A July survey from the Washington-based Pew Research Center even found support in Jordan for suicide bombings against Americans and their allies in Iraq dropped from 70 percent to 49 percent since March 2004. Last week's bombings are likely to erode al-Zarqawi's support even more, some analysts say. "It's a public relations disaster for al-Zarqawi and his militants," said M.J. Gohel, the director of the London-based Asia Pacific Foundation, a think tank that tracks militant groups. "They murdered Muslims in cold blood."
That said, this article also goes on to caution that many in Jordan still support terrorism in Iraq and against Israelis.
And then an Associated Press analysis from today finds that "Contributors to Islamic Web sites known for enthusiastically supporting al-Qaida have reacted angrily and with unprecedented criticism to last week's hotel bombings in Jordan," and provides plenty of quotations. (November 15, 2005)
Nov. 17, 2005 update: The New York Times reports that
There is no doubt that Mr. Zarqawi, and the Qaeda network in general, have lost support among Jordanians. A recent poll in the newspaper Al Ghad reported that 86 percent of respondents condemned Al Qaeda. But the change in opinion is not necessarily resolute. "I personally used to support them before, like any other Arab citizen, at least emotionally," Fady al-Moumani, 27, a computer engineer, said as he played chess in a downtown cafe. "But after the Amman bombings, I am starting to question." …
Officials said they hoped this marked a turning point in Jordan, and throughout the Muslim world, where the so-called silent majority would rise up against Islamic extremism. Polls fueled the optimism. But King Abdullah II said in an interview on Tuesday that he expected it would take years to overcome the extremist ideology that has infiltrated Islamic societies.

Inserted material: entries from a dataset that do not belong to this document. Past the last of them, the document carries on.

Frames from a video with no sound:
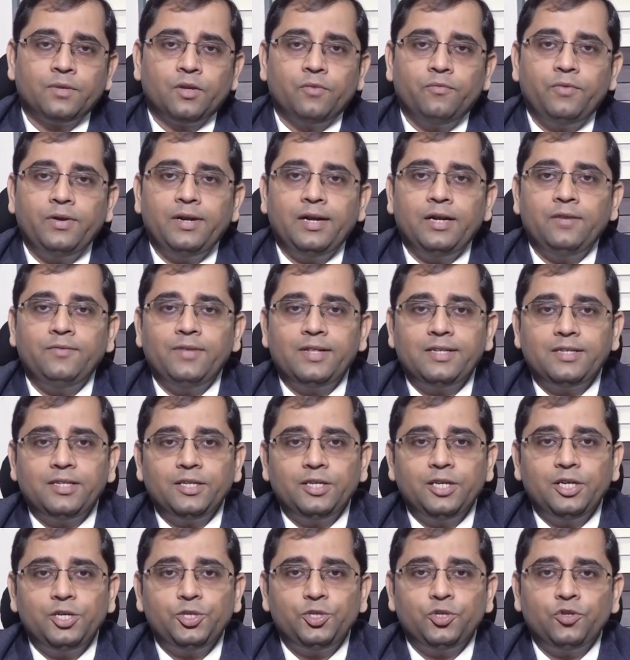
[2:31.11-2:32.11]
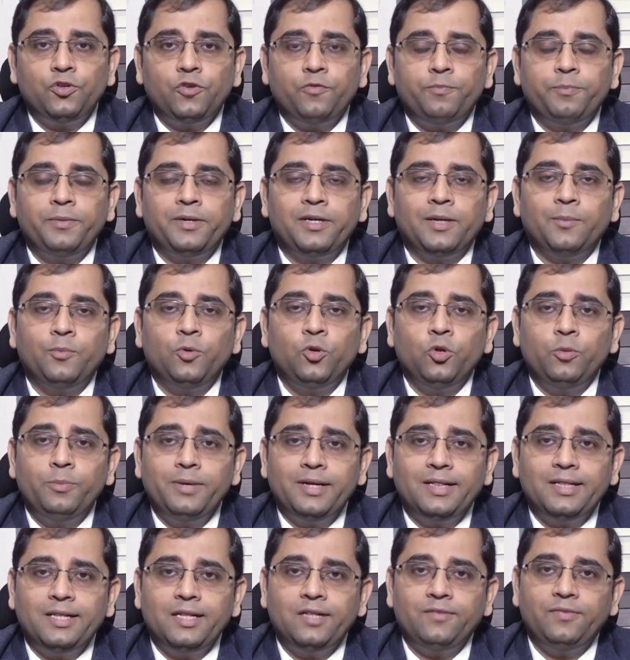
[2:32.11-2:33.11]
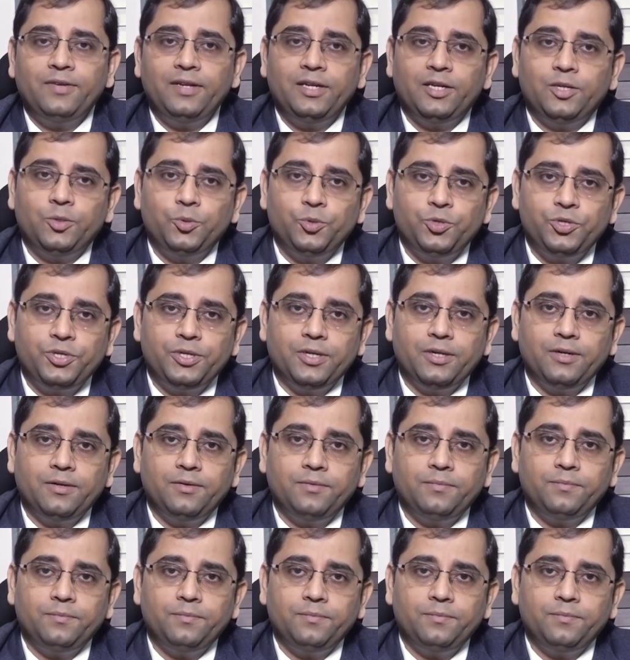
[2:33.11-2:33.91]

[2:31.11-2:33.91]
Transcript: when investigation of metabolomics is very crucial.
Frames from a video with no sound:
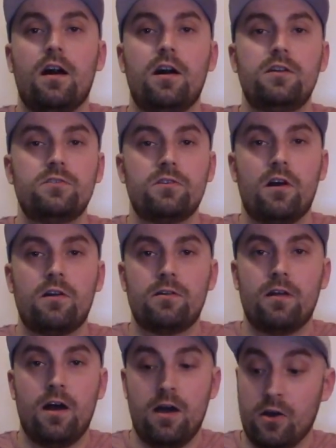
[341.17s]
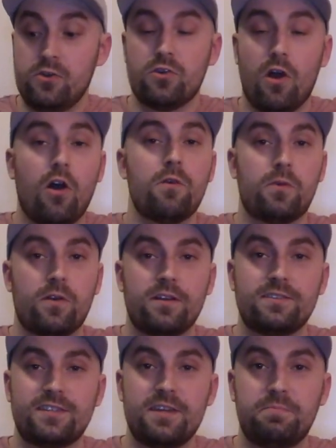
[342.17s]
Under Armour
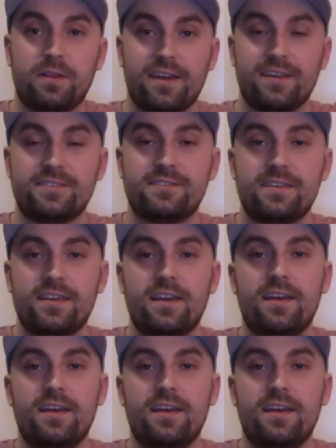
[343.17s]
skid plates,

The New York Sun provides details on that poll:
The significance of triple bombings of November 9 in Amman is that they may emerge as the event that starts the tide turning in civilization's favor. An opinion poll conducted by elGhad newspaper in Jordan on Saturday provides a glimpse of the story. When the Hashemite Kingdom's subjects were asked, "In your opinion what is the primary motivation behind last Wednesday's attacks?" the response was extraordinary: 0.9% of those surveyed said the attacks were in the interest of the "Arab cause," whereas nearly everyone else said it was either to "target Jordan" or "kill innocent people."
When asked, "What is your opinion of al-Qaeda now?" 78.2% of the respondents chose "very negative," while 12.8% chose " somewhat negative." Only 5.4% of those asked answered very or somewhat positive.When asked whether "al-Qaeda's practices are in accordance with Islam?" a full 86.4% of Jordanians believe the answer is an unqualified no, with another 7.4% saying "no to a certain extent."